[Problem to solve]: Omit any picture, and return the remaining data exactly as written.

Saved entries
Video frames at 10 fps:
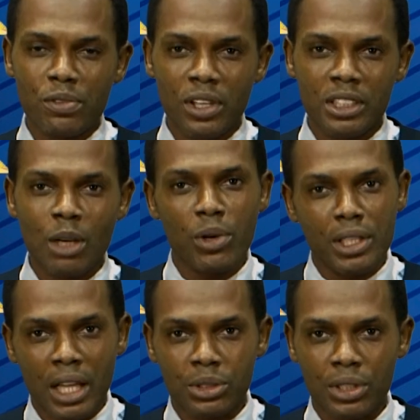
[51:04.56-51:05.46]
for example, in
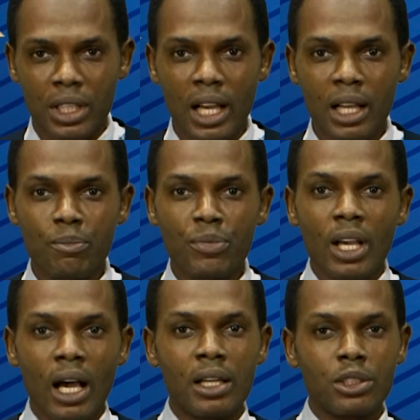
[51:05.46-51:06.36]
Nigeria,
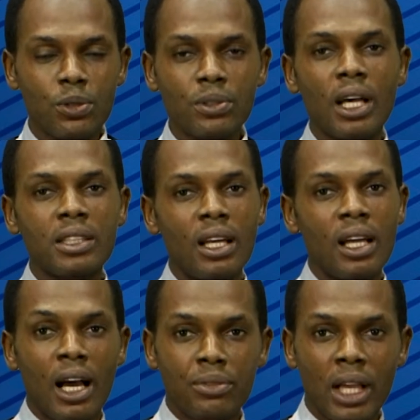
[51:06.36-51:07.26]
and in
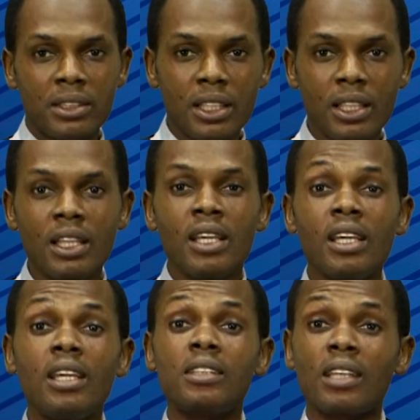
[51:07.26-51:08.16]
2019
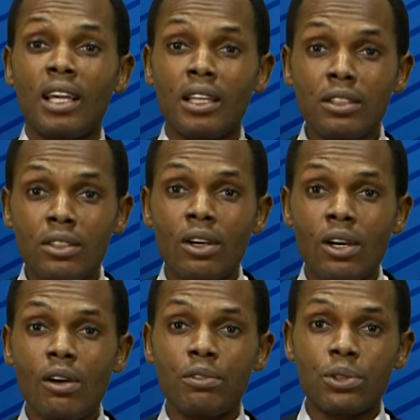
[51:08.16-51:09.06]
is
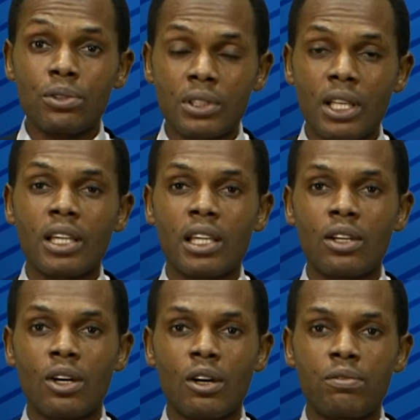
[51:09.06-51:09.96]
enough to take care
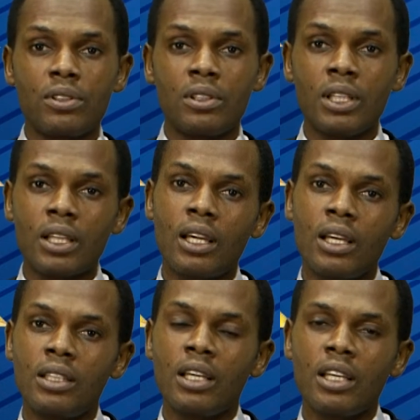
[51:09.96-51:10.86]
of
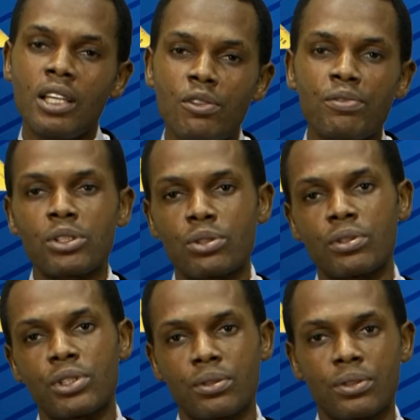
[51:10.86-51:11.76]
decade
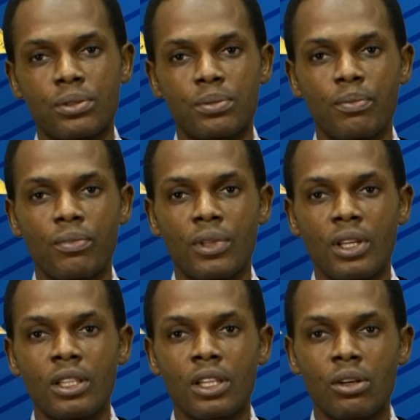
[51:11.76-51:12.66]
infrastructures
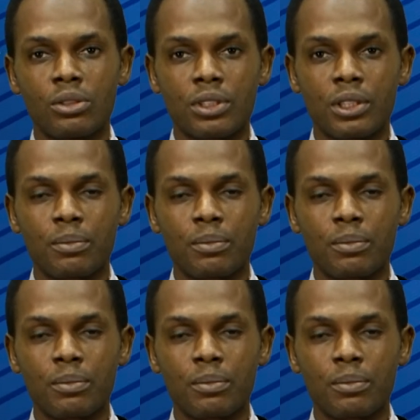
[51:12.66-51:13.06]
in the country.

[Response area]:
Video frames at 10 fps:
[51:04.56-51:05.46]
for example, in
[51:05.46-51:06.36]
Nigeria,
[51:06.36-51:07.26]
and in
[51:07.26-51:08.16]
2019
[51:08.16-51:09.06]
is
[51:09.06-51:09.96]
enough to take care
[51:09.96-51:10.86]
of
[51:10.86-51:11.76]
decade
[51:11.76-51:12.66]
infrastructures
[51:12.66-51:13.06]
in the country.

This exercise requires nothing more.